Further, when the market refuses his “creation,” when the market disrespects his “patent,” for good reason, he does not go away. He buys the governments of the people with the wealth he has amassed through his earlier deceit of created value. Through the publications of his pseudo-scientists who are instructed to claim that GMO crops are more resistant to pesticides and have higher yields, the troglodyte makes more public friends, not more enemies. Of course, none of these claims has to make any sense, none has to be even logical, but insofar as the science performed at the various centers of education, is equally and so “magnanimously” funded by him, governments bend to his pressure and impose the Law of GMO crops on their citizens.

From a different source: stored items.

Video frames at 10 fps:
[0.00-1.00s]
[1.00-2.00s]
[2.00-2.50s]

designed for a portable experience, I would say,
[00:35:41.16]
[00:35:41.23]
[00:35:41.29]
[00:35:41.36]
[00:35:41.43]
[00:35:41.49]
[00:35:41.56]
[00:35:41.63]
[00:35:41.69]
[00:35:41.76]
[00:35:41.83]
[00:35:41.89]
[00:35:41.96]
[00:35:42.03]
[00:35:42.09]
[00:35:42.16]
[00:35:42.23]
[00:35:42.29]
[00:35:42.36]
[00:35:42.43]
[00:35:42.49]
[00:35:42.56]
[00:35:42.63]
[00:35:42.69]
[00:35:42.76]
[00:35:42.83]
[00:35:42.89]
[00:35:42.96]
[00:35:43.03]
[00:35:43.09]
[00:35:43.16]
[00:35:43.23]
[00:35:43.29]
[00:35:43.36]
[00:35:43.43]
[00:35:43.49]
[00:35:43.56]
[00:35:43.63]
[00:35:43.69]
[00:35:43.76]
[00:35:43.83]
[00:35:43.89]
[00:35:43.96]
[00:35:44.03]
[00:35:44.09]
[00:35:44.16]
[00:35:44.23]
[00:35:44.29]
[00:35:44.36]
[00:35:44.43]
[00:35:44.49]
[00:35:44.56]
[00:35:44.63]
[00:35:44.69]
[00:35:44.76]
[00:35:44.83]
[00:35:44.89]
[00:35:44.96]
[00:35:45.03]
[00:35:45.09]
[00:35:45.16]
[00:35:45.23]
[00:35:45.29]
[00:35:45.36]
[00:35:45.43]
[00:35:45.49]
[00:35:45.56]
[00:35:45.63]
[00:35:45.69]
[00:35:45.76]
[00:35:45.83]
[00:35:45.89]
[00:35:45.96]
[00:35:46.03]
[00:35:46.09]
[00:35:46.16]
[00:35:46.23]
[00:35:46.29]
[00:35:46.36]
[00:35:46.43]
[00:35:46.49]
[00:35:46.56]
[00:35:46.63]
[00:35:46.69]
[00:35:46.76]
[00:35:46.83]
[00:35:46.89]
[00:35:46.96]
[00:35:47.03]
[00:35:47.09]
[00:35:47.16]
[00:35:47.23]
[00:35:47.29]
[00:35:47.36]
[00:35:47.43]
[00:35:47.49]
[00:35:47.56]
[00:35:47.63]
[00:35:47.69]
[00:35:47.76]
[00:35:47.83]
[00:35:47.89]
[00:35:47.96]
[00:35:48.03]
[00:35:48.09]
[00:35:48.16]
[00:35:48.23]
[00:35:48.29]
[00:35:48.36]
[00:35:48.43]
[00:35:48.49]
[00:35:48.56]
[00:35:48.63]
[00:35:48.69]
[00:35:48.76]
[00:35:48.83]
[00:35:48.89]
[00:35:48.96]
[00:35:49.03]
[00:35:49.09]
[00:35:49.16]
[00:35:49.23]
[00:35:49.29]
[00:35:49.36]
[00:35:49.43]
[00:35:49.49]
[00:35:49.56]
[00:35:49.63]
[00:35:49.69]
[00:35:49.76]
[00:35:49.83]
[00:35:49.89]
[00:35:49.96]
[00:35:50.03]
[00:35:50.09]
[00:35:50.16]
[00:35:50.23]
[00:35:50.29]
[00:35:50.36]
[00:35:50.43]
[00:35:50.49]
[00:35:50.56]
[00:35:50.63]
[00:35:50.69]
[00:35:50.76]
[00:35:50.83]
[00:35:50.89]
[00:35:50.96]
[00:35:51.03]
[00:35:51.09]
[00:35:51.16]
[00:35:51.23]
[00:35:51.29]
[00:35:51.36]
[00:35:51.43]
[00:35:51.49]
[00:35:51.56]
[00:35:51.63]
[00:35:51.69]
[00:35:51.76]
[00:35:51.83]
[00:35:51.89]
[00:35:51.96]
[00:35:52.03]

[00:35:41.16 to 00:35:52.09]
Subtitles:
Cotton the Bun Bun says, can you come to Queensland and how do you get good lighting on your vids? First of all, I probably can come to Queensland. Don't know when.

Still yet, when pressure comes to bear on his deceit, and when the curtains come down on his lies and when his cunning is exposed, he comes around to supply the original seed, the millennia-old, naturally-hewn one, calling it “Organic Seeds” and hence creating “value” from the midst of the pervasiveness of his own GMO seeds. He cannot lose. His game of “value creation” is tight—he always has a win-win situation under control. Even when that is not enough to fill his imaginary purses, he attempts by his “scientific” theory, using the same scientists his philanthropic foundation funds, to control our very existence, to rename our human activities.
In much the same way that his earlier creation sought to create his perception of “value” as a “GMO seed” and the more value as “organic seed,” of course, as one would expect, all of the “primitive accumulator’s” creations come to the consumer at a premium—whether it is maize, GMO maize or Organic maize; whether it is water, or pure water or distilled water; whether it is food, GMO food or Gluten-free food.
The trickery and the monomania of caveonomics then is stunning. But the cunning is only lost on those who are without their own ideologies in protecting what they must safeguard. The craft is lost on those who are lazy to appreciate the overwhelming, debilitating effects of caveonomics. For alas, without one’s own formidable ideology to protect what one must have, what one must survive on, how else can one suspect an ideology of “value destruction” when it is packaged and sold as “value creation?”